*Exercise details*
Copy the listing verbatim, excluding any images found in it.

Source material START

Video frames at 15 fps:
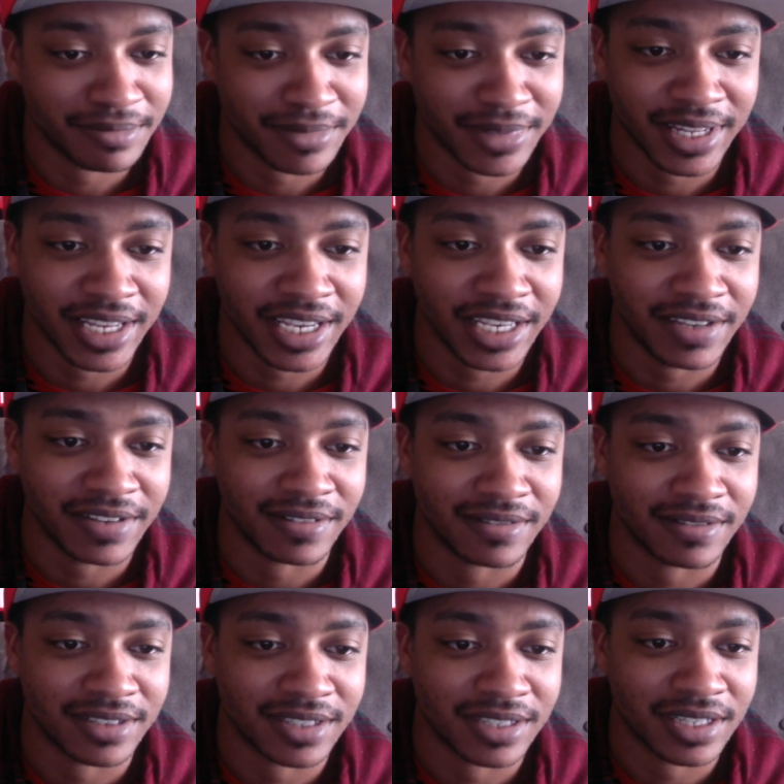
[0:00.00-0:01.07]

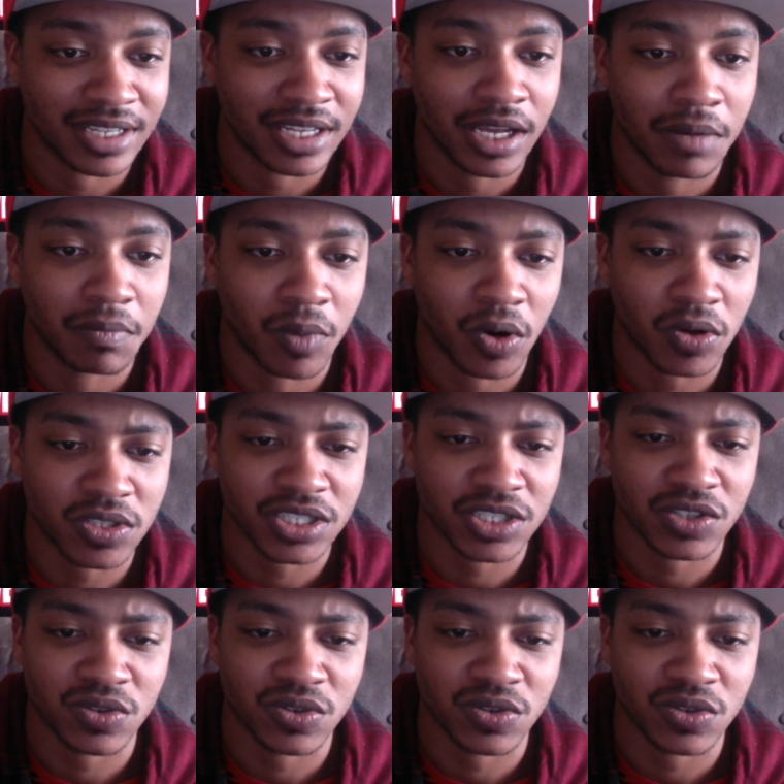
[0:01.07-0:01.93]
Believes. Moten's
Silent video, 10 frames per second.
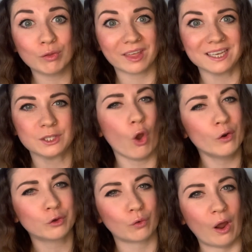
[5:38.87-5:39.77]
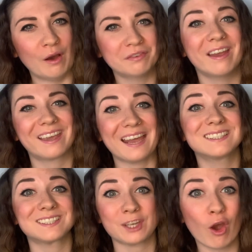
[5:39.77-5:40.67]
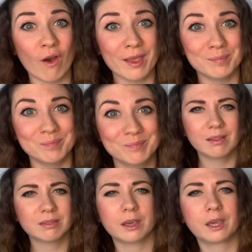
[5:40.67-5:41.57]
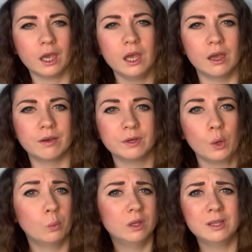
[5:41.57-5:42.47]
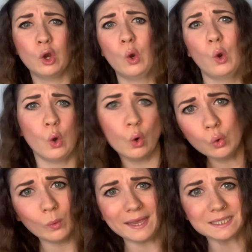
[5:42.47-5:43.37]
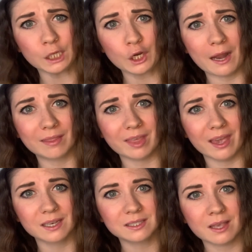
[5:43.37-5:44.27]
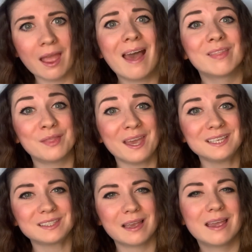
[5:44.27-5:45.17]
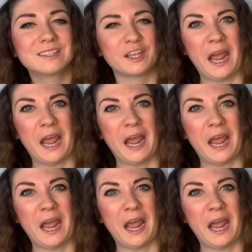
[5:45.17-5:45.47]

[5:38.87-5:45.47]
this on a graph against time. The curve will always look like this, and this is an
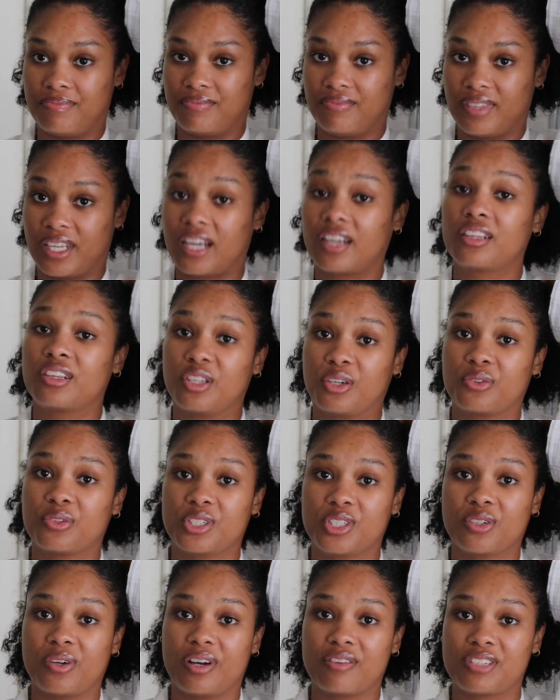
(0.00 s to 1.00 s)
Like, I literally
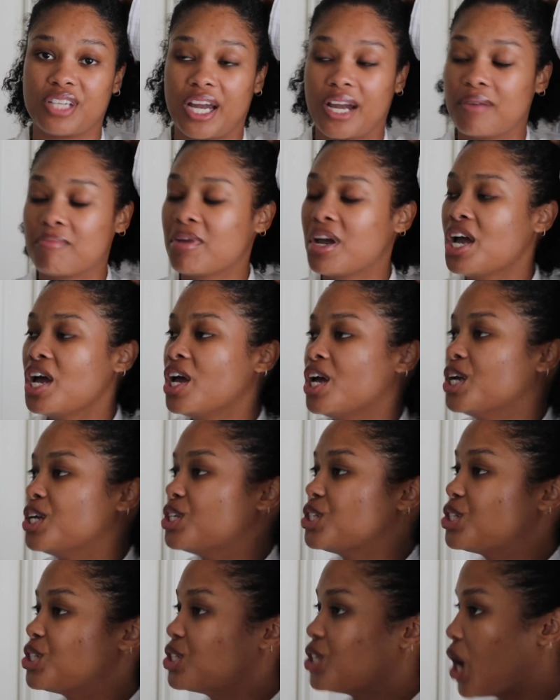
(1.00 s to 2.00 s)
don't have time.
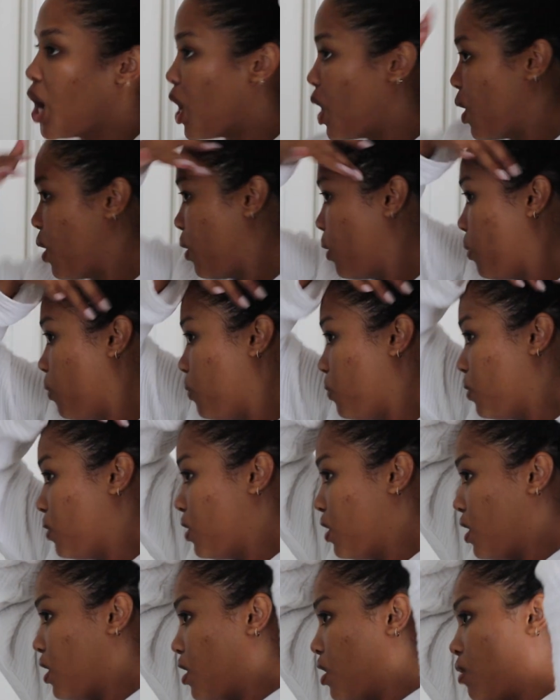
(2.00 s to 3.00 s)

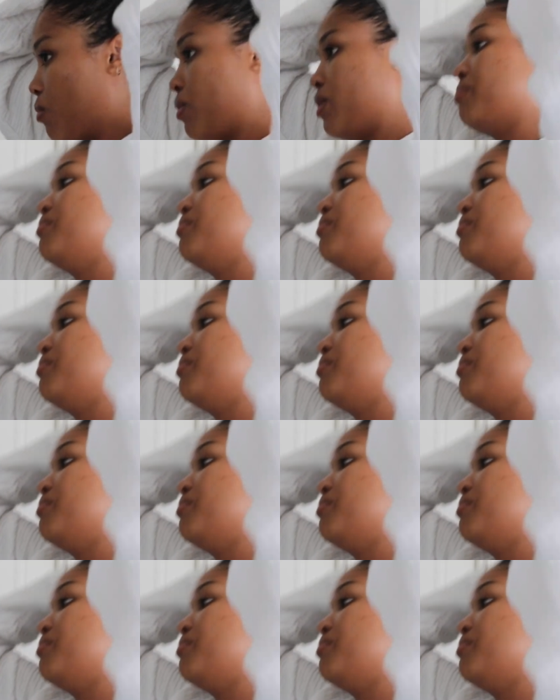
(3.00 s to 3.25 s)
So, what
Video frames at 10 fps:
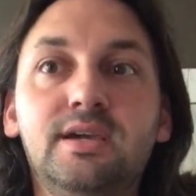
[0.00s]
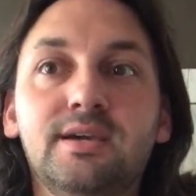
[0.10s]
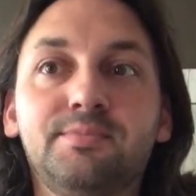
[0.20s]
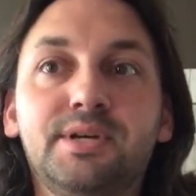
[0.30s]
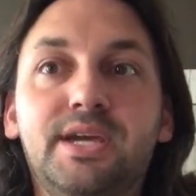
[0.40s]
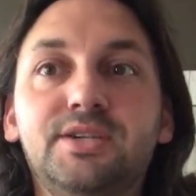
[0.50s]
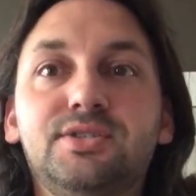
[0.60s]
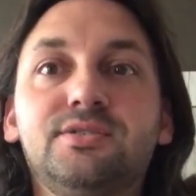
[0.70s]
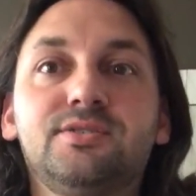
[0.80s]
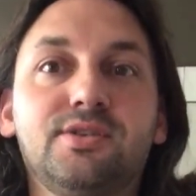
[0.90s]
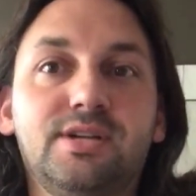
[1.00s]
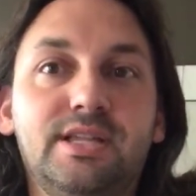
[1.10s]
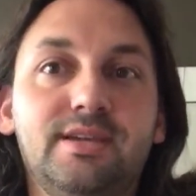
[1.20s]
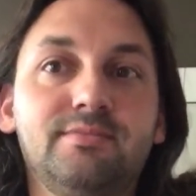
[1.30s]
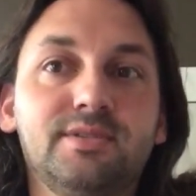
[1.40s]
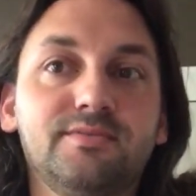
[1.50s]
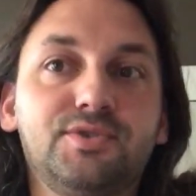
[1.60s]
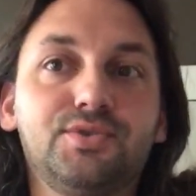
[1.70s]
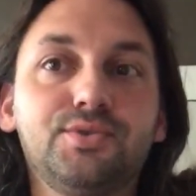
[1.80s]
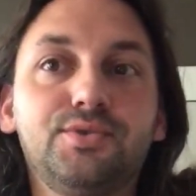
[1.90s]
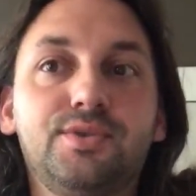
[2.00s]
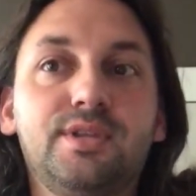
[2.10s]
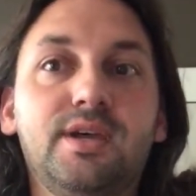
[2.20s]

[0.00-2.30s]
Implications are claims of truth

Source material END

*Task answer*
Video frames at 15 fps:
[0:00.00-0:01.07]

[0:01.07-0:01.93]
Believes. Moten's
Silent video, 10 frames per second.
[5:38.87-5:39.77]
[5:39.77-5:40.67]
[5:40.67-5:41.57]
[5:41.57-5:42.47]
[5:42.47-5:43.37]
[5:43.37-5:44.27]
[5:44.27-5:45.17]
[5:45.17-5:45.47]

[5:38.87-5:45.47]
this on a graph against time. The curve will always look like this, and this is an
(0.00 s to 1.00 s)
Like, I literally
(1.00 s to 2.00 s)
don't have time.
(2.00 s to 3.00 s)

(3.00 s to 3.25 s)
So, what
Video frames at 10 fps:
[0.00s]
[0.10s]
[0.20s]
[0.30s]
[0.40s]
[0.50s]
[0.60s]
[0.70s]
[0.80s]
[0.90s]
[1.00s]
[1.10s]
[1.20s]
[1.30s]
[1.40s]
[1.50s]
[1.60s]
[1.70s]
[1.80s]
[1.90s]
[2.00s]
[2.10s]
[2.20s]

[0.00-2.30s]
Implications are claims of truth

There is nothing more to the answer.